**AIM OF THE EXERCISE**
Return exactly the span of lines in the following data that opens with the line containing "[0:00.00-0:00.50]" and closes with the line containing "Transcript: I have". Include nothing else.

**SUPPLIED RECORDS**

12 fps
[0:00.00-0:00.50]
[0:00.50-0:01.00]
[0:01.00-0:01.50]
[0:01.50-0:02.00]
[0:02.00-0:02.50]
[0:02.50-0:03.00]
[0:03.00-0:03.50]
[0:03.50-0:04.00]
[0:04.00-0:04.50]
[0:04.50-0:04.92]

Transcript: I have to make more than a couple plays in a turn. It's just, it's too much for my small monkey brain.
...
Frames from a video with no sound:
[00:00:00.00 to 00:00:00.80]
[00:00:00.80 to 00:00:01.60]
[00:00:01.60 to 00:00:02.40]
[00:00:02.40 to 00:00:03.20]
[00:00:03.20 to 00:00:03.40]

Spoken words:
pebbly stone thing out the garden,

**OUTPUT FOR THIS TASK**
[0:00.00-0:00.50]
[0:00.50-0:01.00]
[0:01.00-0:01.50]
[0:01.50-0:02.00]
[0:02.00-0:02.50]
[0:02.50-0:03.00]
[0:03.00-0:03.50]
[0:03.50-0:04.00]
[0:04.00-0:04.50]
[0:04.50-0:04.92]

Transcript: I have to make more than a couple plays in a turn. It's just, it's too much for my small monkey brain.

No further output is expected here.